**Problem details:** Each line of the data below between the one containing "Video frames at" and the one containing "[00:00:01.40 to 00:00:01.60]", both included, is to be repeated exactly. Please omit pictures.

**Exercise material:**

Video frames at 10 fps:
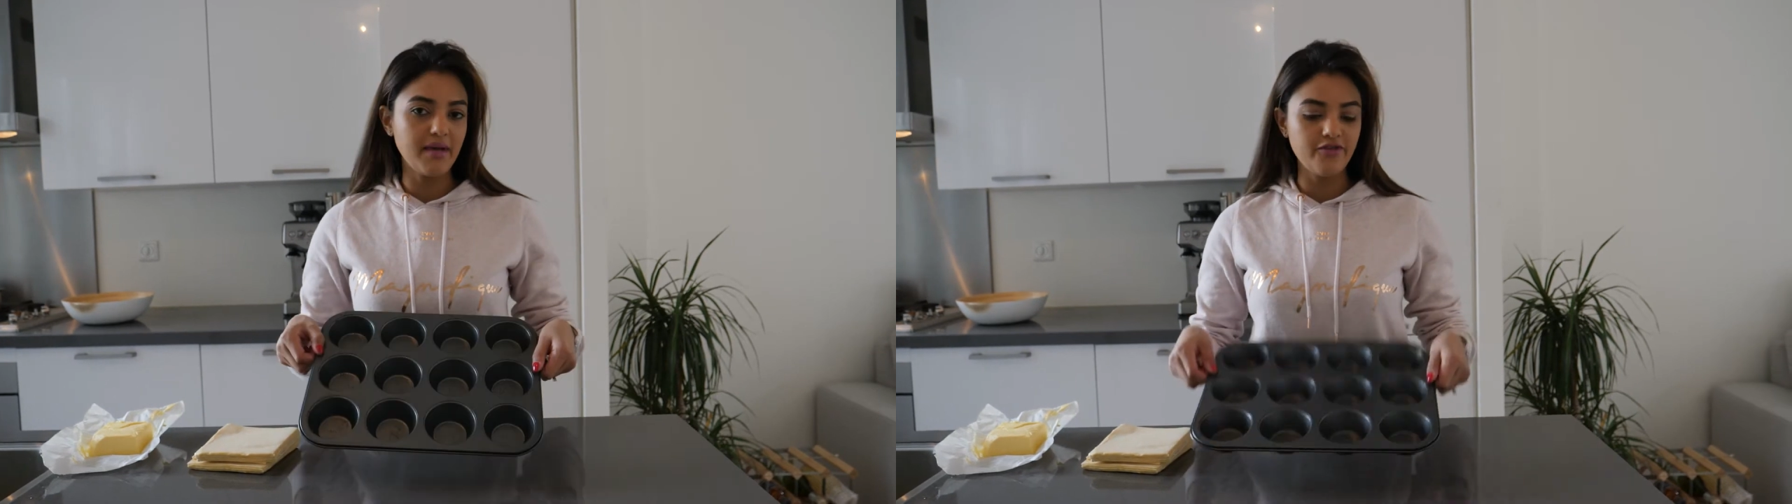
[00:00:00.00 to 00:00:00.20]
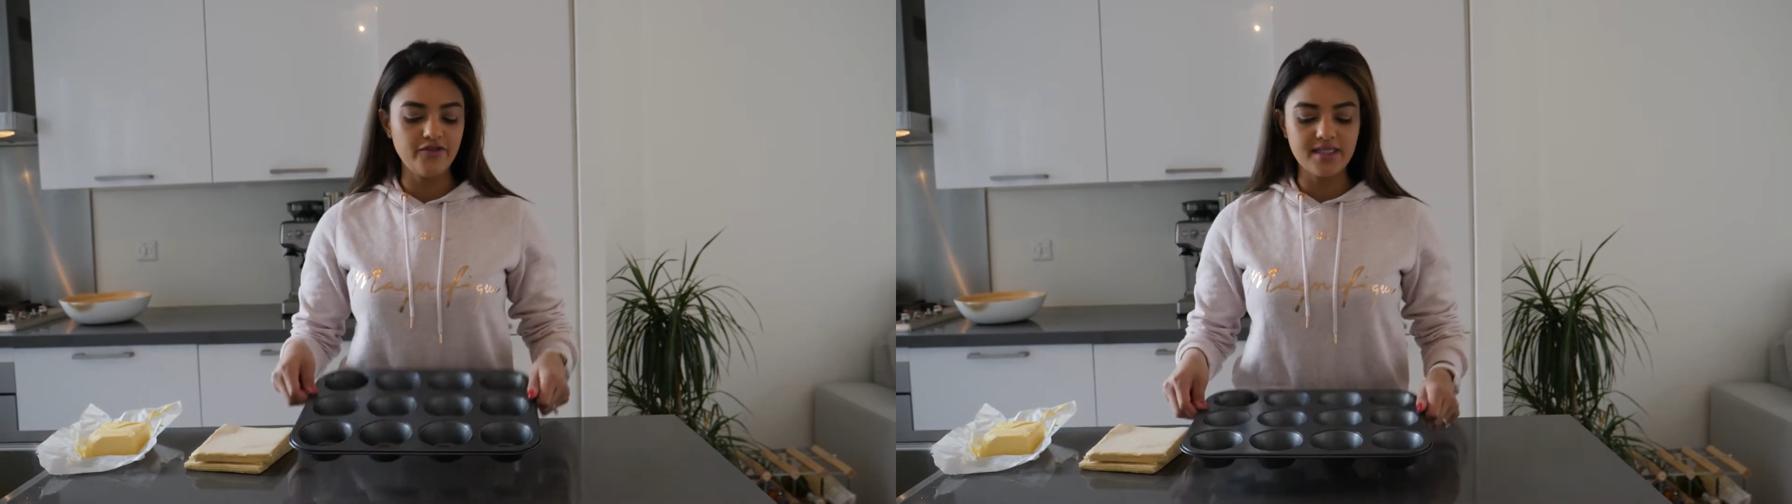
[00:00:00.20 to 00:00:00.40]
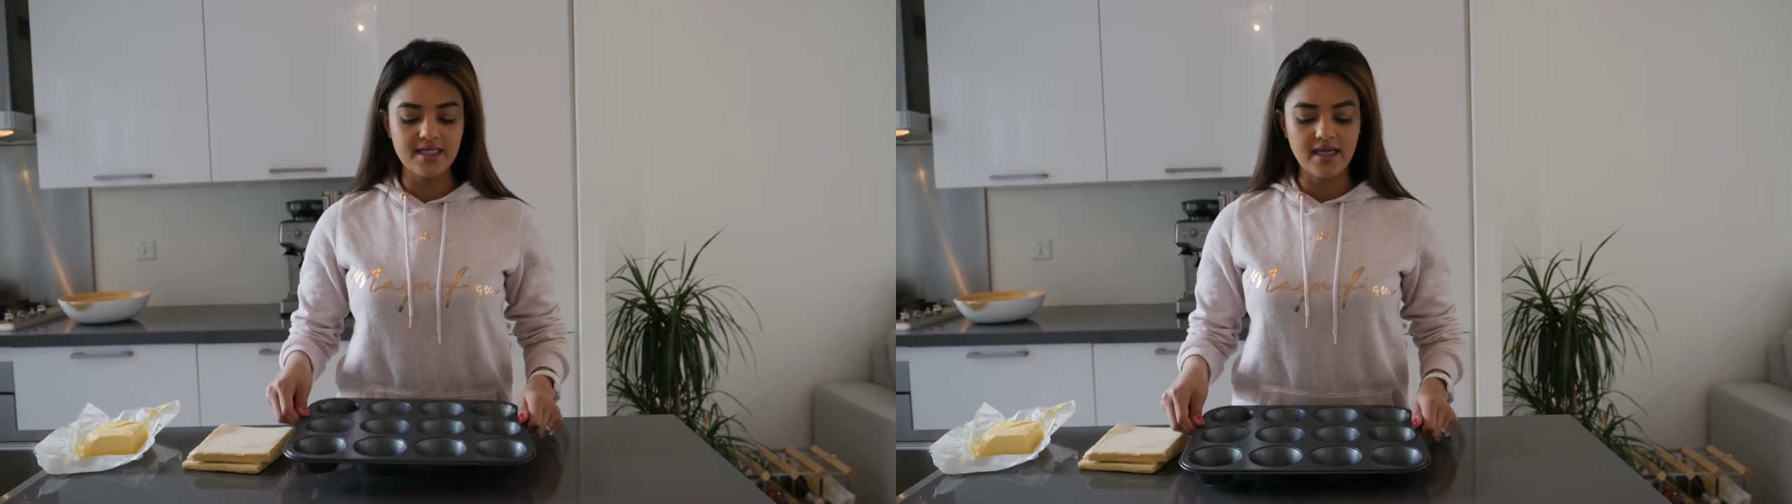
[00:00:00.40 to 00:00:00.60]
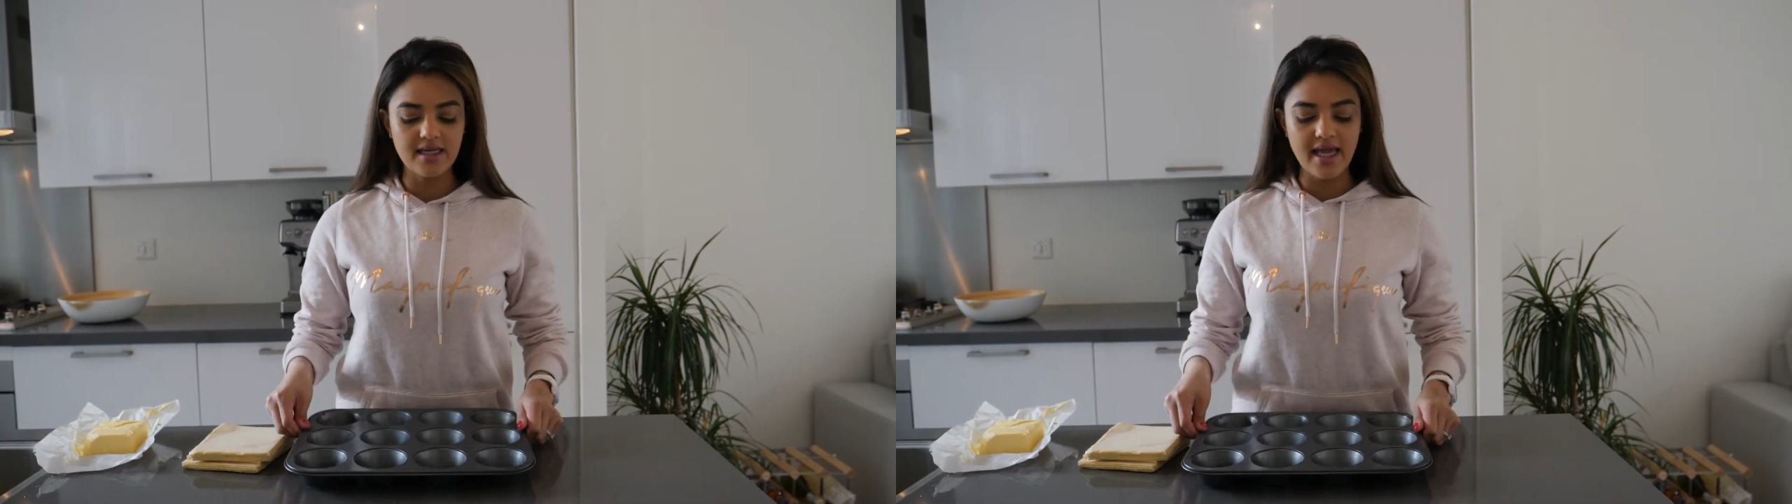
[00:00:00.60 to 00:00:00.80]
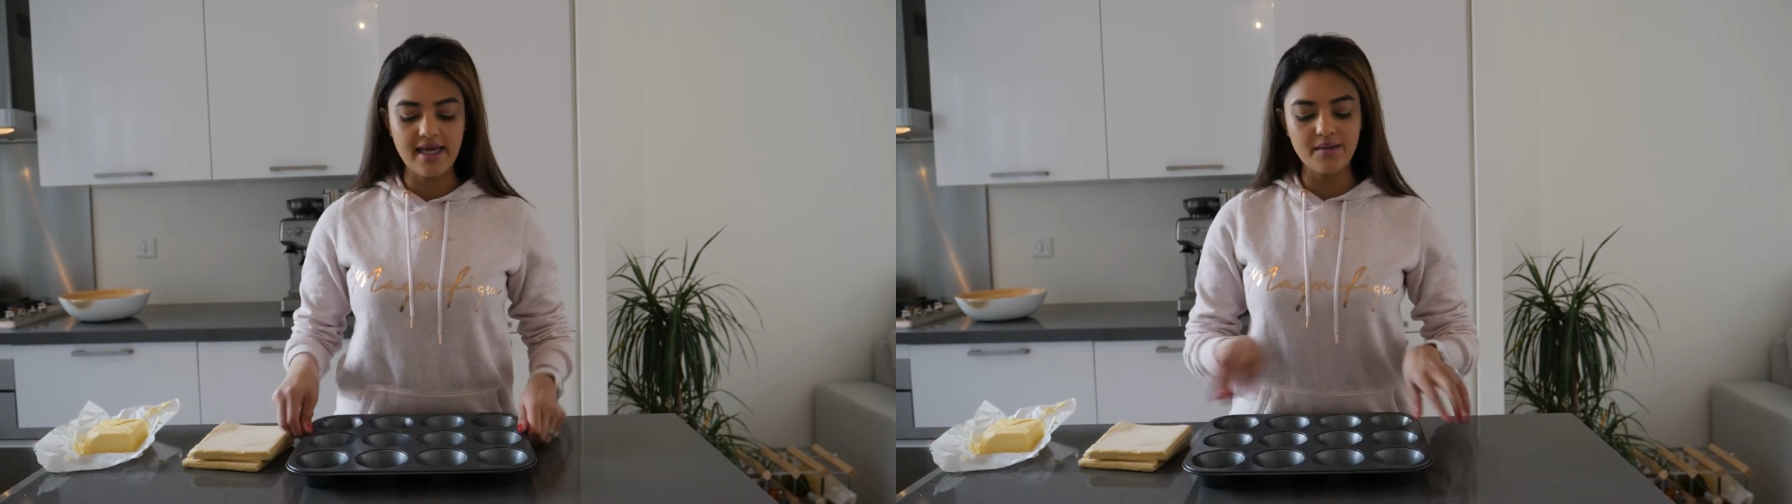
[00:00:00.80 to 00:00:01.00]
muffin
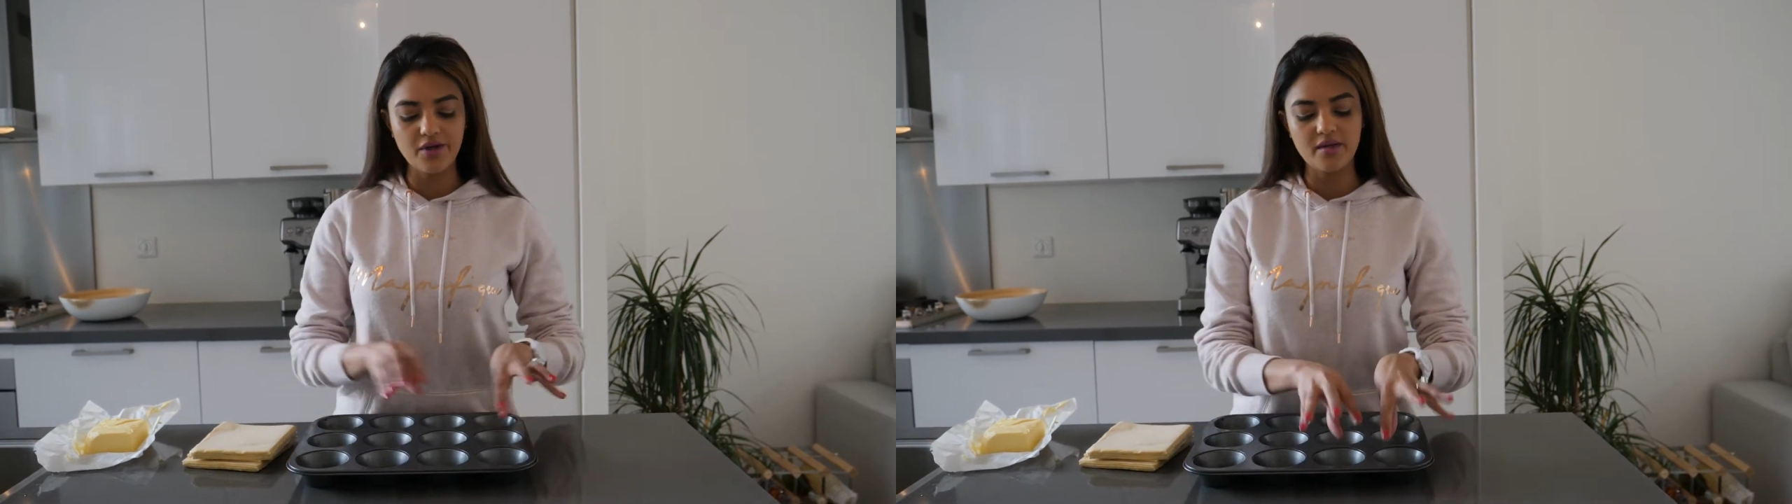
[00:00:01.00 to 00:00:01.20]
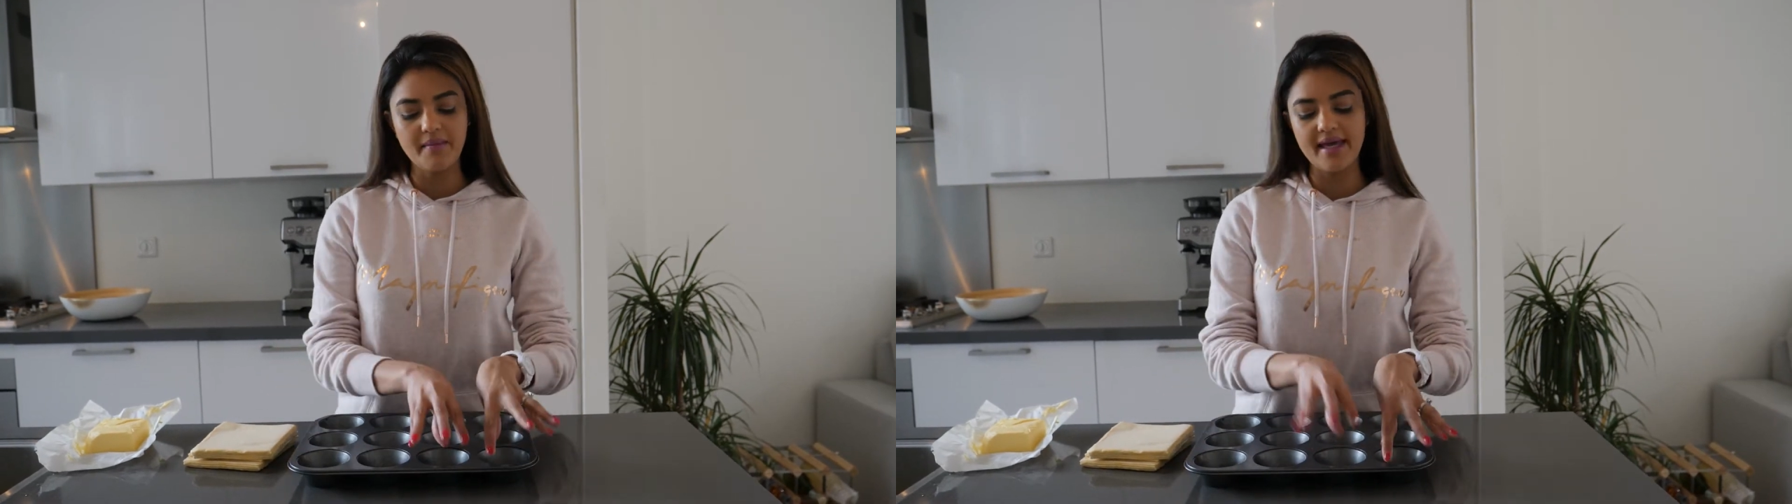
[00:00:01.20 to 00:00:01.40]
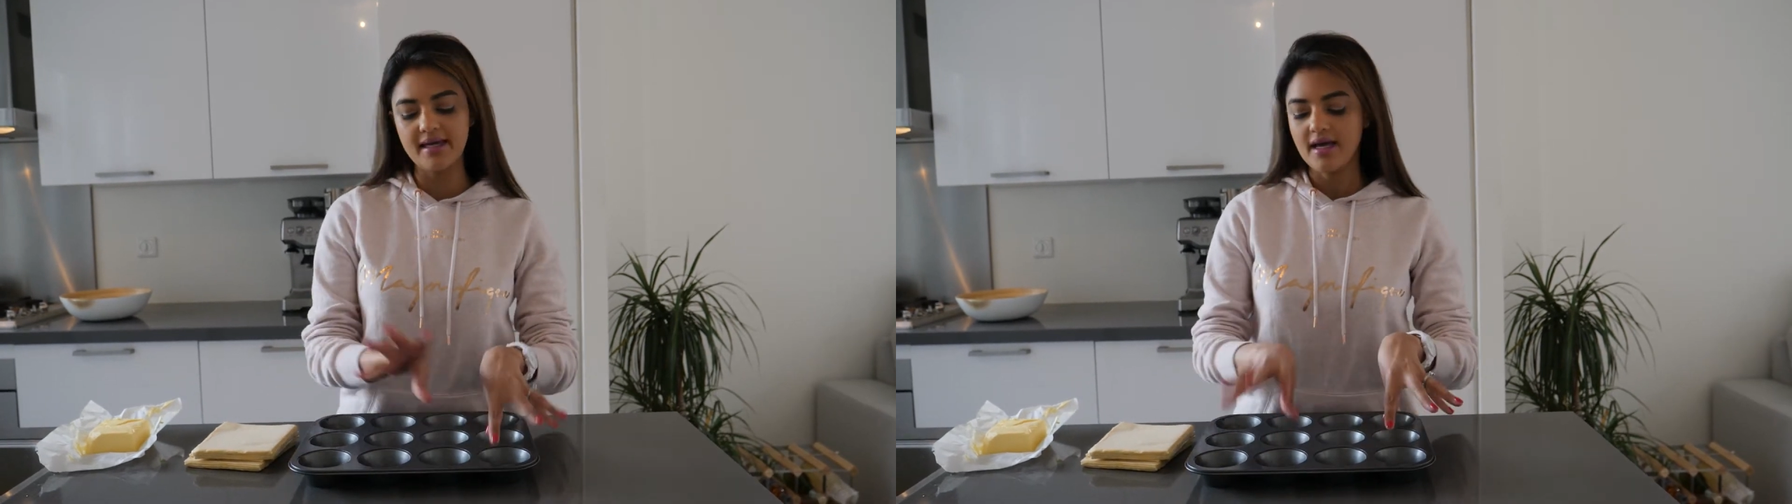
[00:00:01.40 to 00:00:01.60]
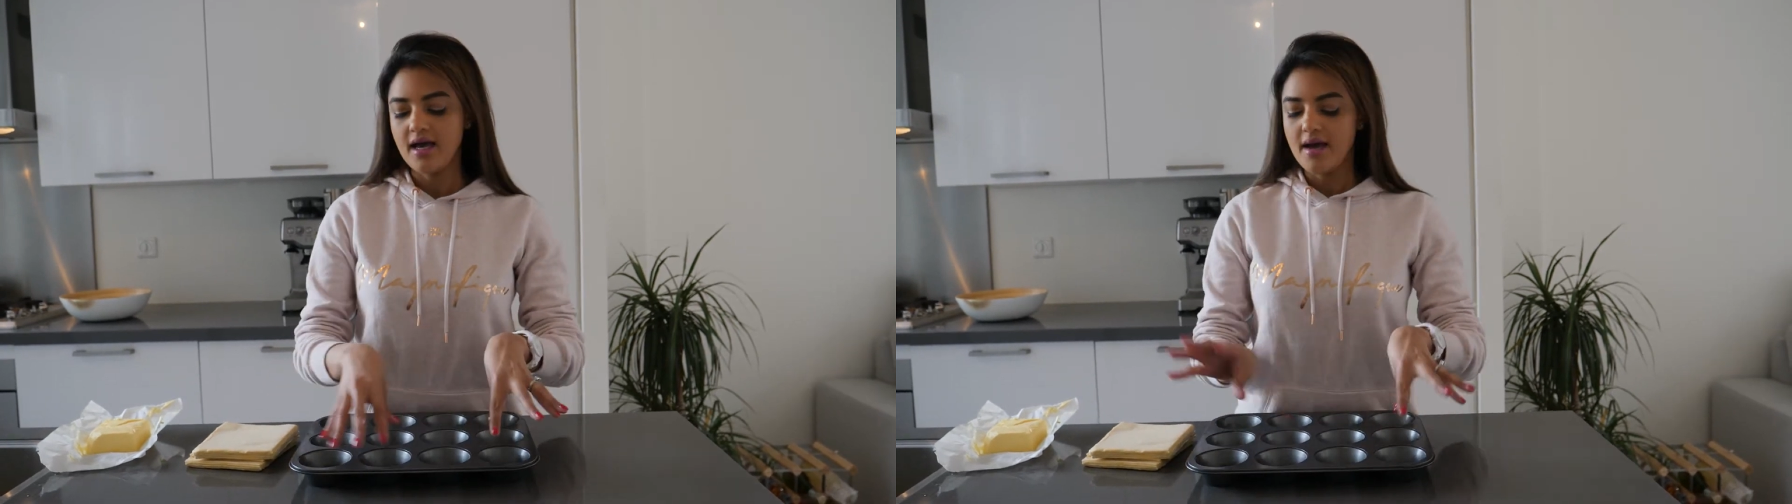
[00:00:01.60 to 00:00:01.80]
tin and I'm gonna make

--

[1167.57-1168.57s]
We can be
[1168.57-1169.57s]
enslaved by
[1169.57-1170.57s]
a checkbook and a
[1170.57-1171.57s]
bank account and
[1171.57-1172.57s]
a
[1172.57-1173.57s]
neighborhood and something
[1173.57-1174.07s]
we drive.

**Exercise output:**
Video frames at 10 fps:
[00:00:00.00 to 00:00:00.20]
[00:00:00.20 to 00:00:00.40]
[00:00:00.40 to 00:00:00.60]
[00:00:00.60 to 00:00:00.80]
[00:00:00.80 to 00:00:01.00]
muffin
[00:00:01.00 to 00:00:01.20]
[00:00:01.20 to 00:00:01.40]
[00:00:01.40 to 00:00:01.60]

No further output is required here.